Juan fut chargé de propositions confidentielles. Il quitta la Russie comblé de présents et d'honneurs.
Catherine se consola du départ de Juan. Les soupirants à sa couche étaient nombreux. Elle demeura vide un jour ou deux, le temps de faire un choix.
Dans son excellente calèche, Don Juan emporta un bouledogue, un bouvreuil et une hermine, ses animaux favoris. Jamais vierge de soixante ans ne montra plus de passion que lui pour les chats et les oiseaux, et cependant il n'était ni vieux ni vierge.
À côté de Juan était assise la petite Leïlah qu'il avait arrachée au sabre des Cosaques dans l'immense carnage d'Ismaïlia.

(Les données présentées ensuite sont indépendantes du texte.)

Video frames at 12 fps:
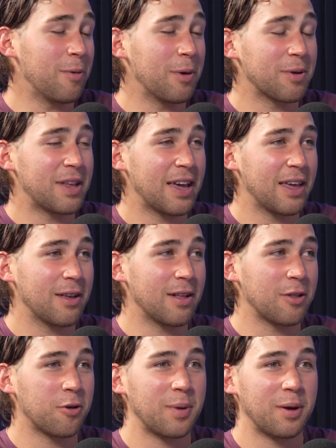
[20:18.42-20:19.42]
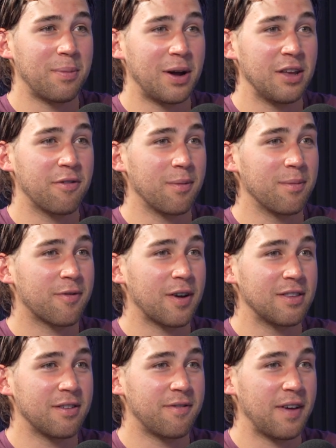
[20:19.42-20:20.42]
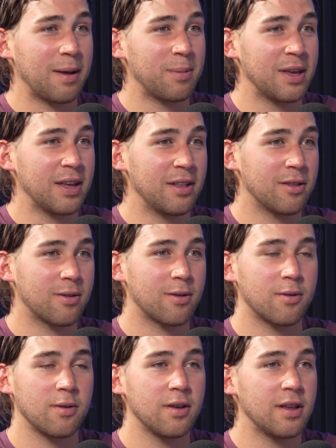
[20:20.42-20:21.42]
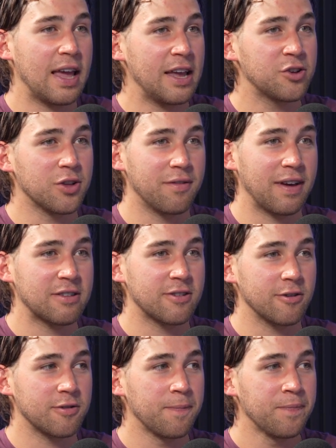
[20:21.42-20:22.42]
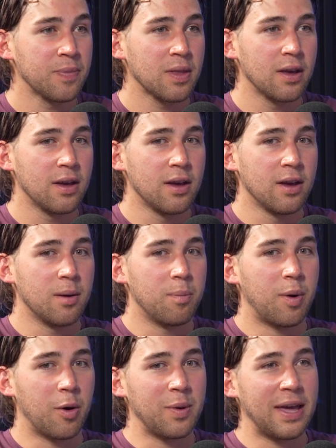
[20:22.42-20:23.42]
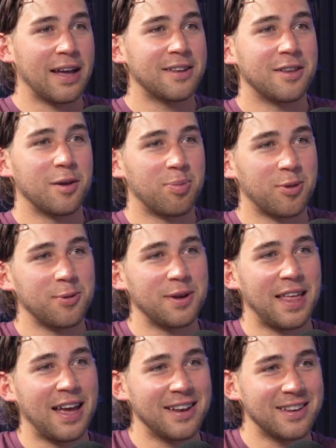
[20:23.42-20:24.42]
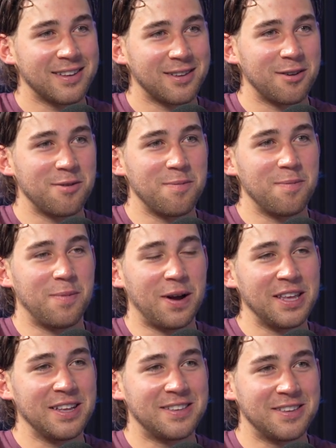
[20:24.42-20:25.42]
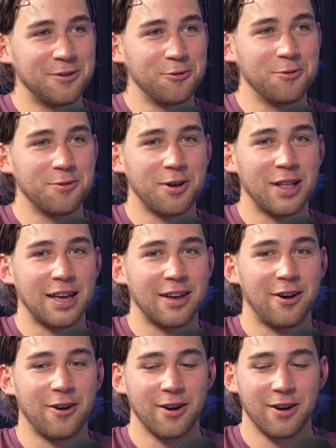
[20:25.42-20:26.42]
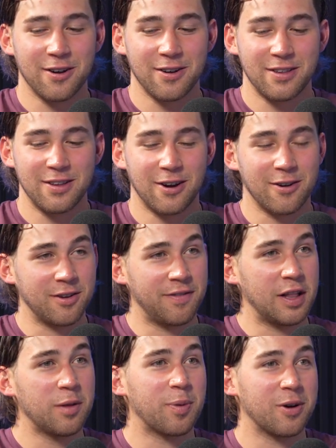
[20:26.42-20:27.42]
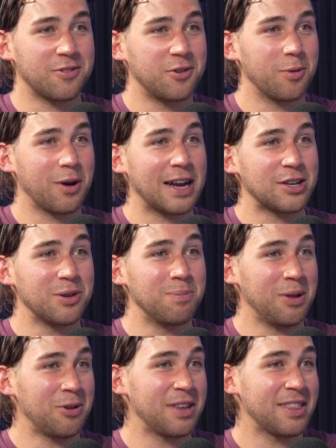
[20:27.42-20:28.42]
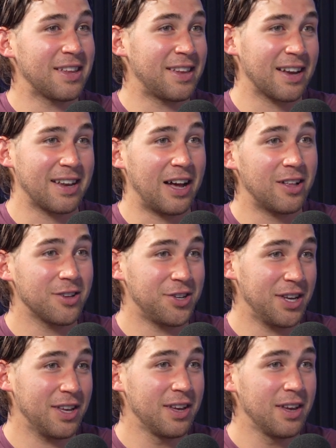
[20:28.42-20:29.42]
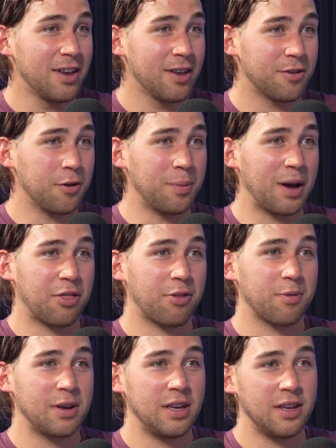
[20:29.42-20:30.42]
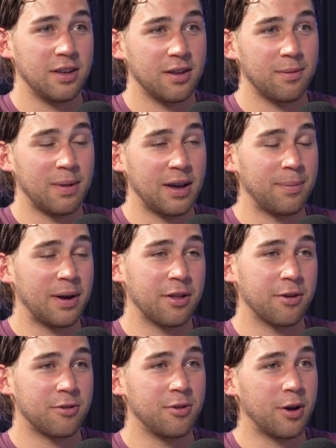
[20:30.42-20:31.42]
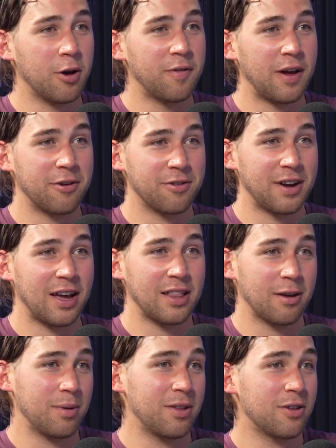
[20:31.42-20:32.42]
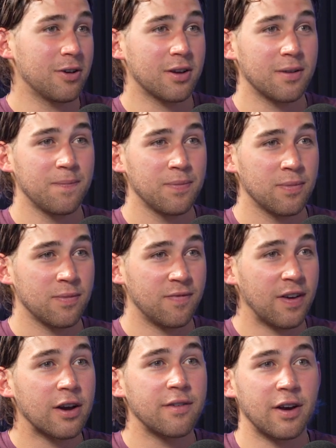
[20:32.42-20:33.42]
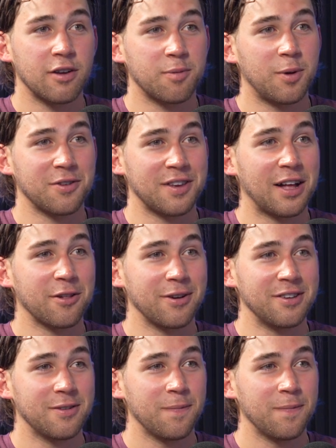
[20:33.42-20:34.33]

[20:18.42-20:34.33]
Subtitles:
taking a little bit of money from friends and family and angel investors, but we had to deploy that money to like our developers who were actually building the technology. Mm-hmm. So my other two co-founders and I, like, we took very, very small salaries,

Pauvre enfant! elle était aussi belle que docile. Don Juan l'aimait, et il en était aimé comme n'aima jamais frère, père, sœur ou fille. Il n'était pas tout à fait assez vieux pour éprouver le sentiment paternel; et cette autre classe d'affection que l'on nomme tendresse fraternelle ne pouvait pas non plus émouvoir son cœur, car il n'avait jamais eu de sœur.
Encore moins était-ce un amour sensuel. Il n'était pas de ces vieux débauchés qui recherchent le fruit vert pour fouetter le sang engourdi de leurs veines. Il y avait au fond de tous ses sentiments le platonisme le plus pur, mais il lui arrivait de les oublier.
La petite Turque refusait obstinément de se convertir. Elle ne montrait aucun goût pour la confession et persistait à croire que Mahomet était prophète.
Ils traversèrent la Pologne, puis la Courlande, la vieille Prusse. Ils s'arrêtèrent à Berlin, à Dresde, à Cologne, cette ville qui présente les ossements de onze mille vierges, le plus grand nombre que la chair ait jamais connu.